● Exercise aim
Please write out only the lines from the line with "Silent video, 12 frames per second." to the line with "What the speaker", inclusive, exactly as they stand below, without the pictures.

● Data for the task
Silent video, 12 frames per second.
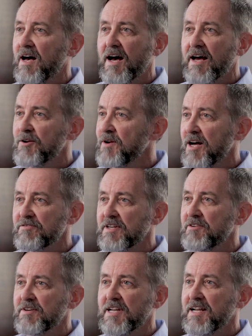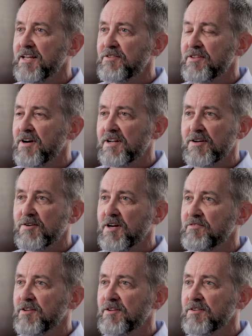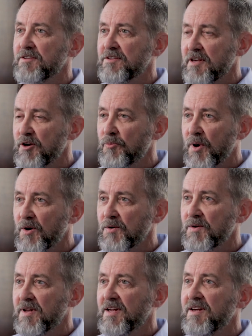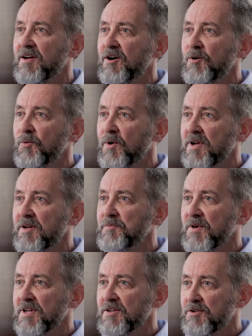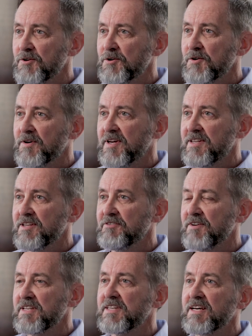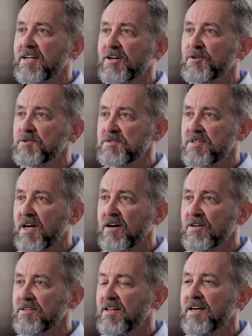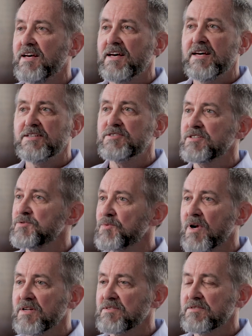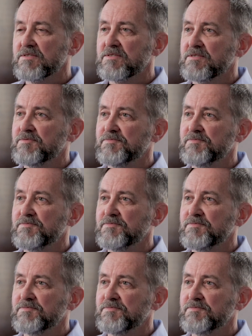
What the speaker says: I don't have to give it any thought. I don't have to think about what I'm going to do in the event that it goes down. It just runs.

--

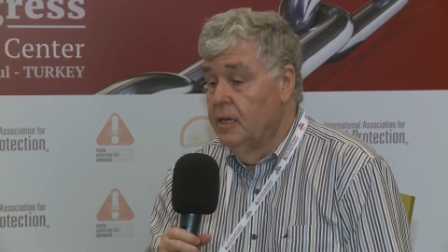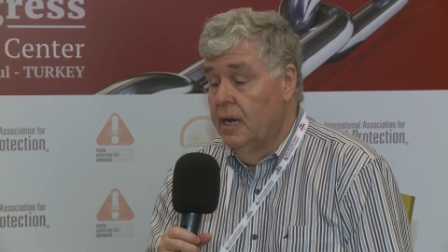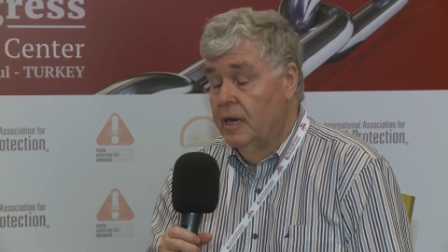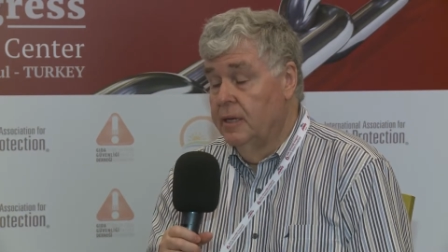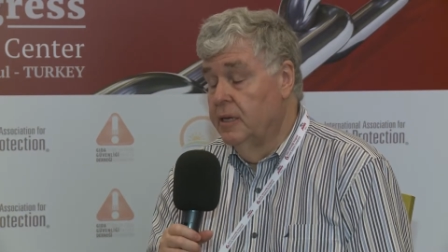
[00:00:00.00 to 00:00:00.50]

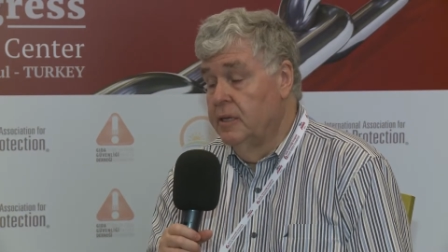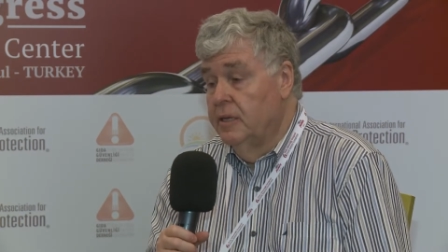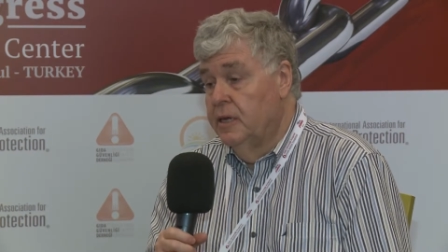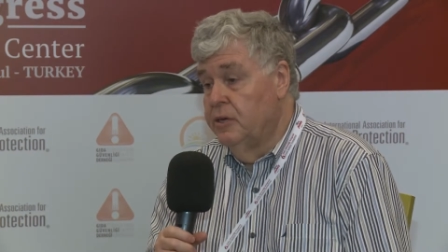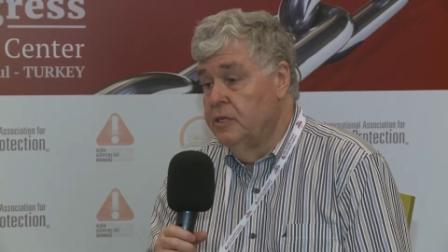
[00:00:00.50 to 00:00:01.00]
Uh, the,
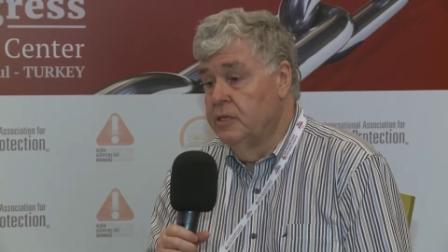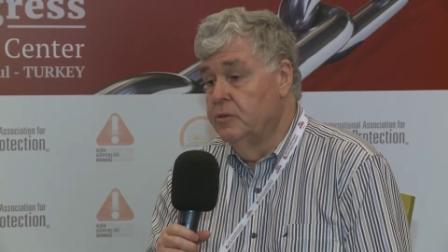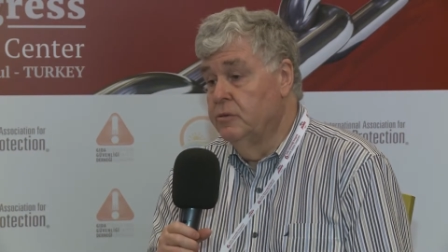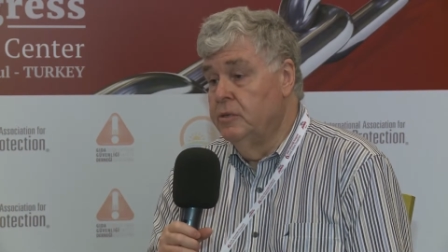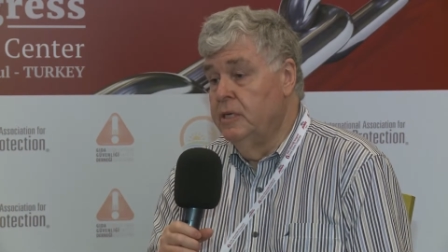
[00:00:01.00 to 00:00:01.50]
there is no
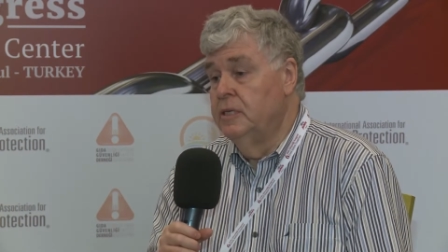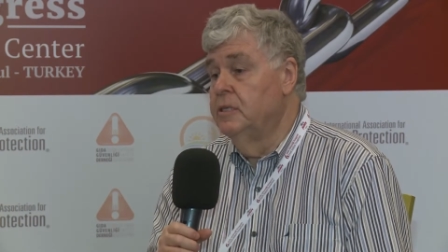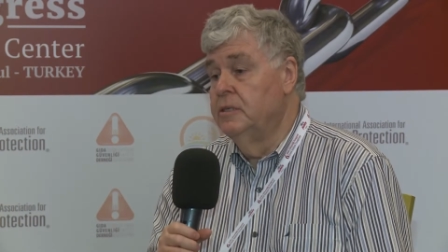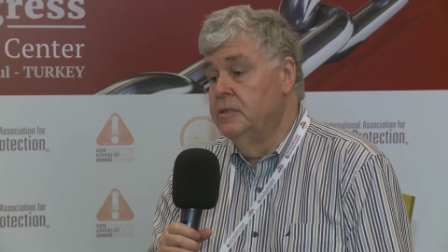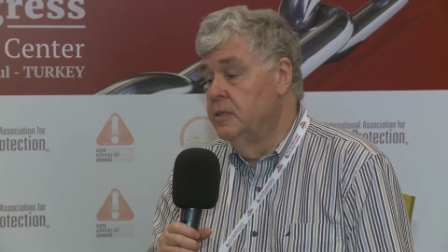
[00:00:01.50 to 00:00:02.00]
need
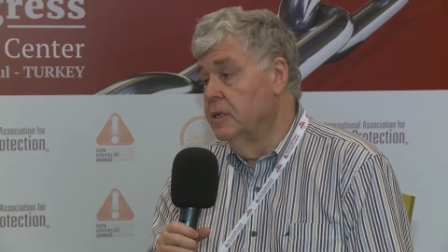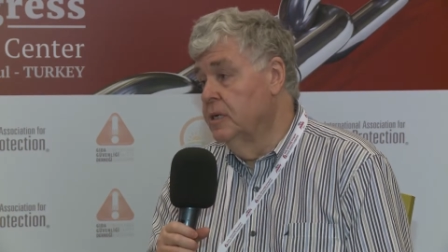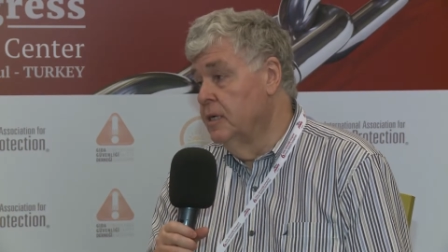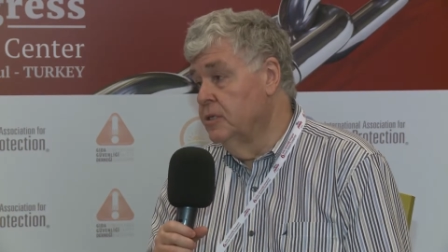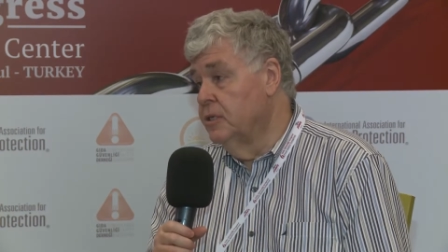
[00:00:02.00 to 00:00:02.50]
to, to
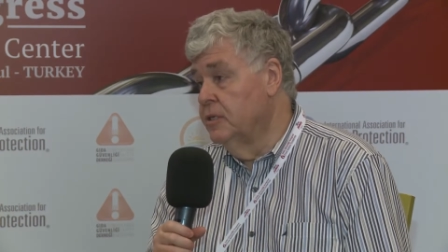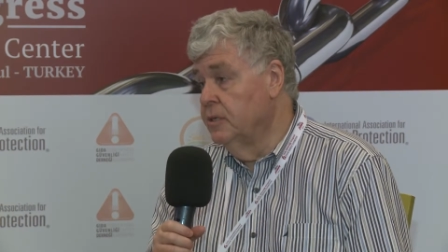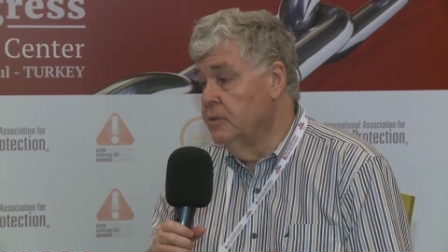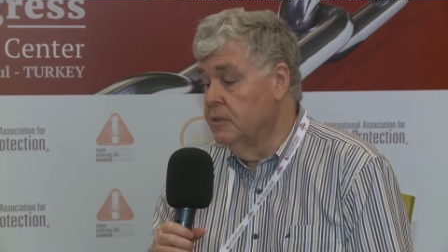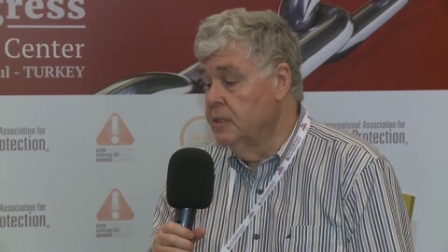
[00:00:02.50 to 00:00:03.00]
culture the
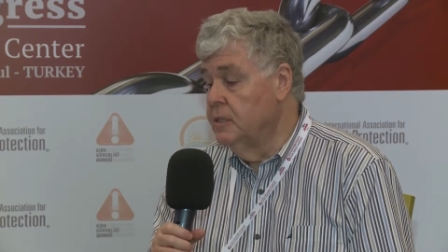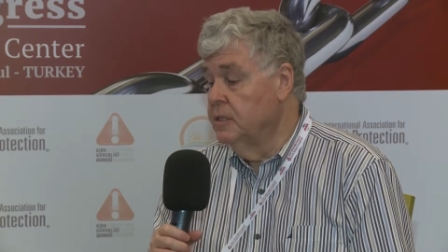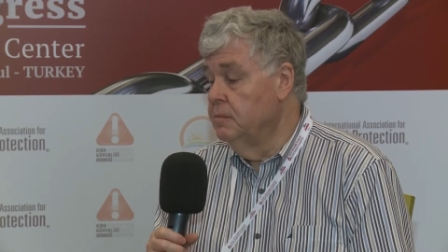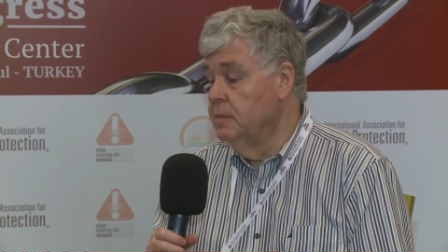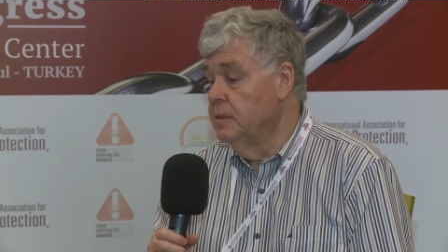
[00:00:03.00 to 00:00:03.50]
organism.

==

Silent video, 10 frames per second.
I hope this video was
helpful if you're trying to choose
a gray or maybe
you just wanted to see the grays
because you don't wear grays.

● Exercise solution
Silent video, 12 frames per second.
What the speaker says: I don't have to give it any thought. I don't have to think about what I'm going to do in the event that it goes down. It just runs.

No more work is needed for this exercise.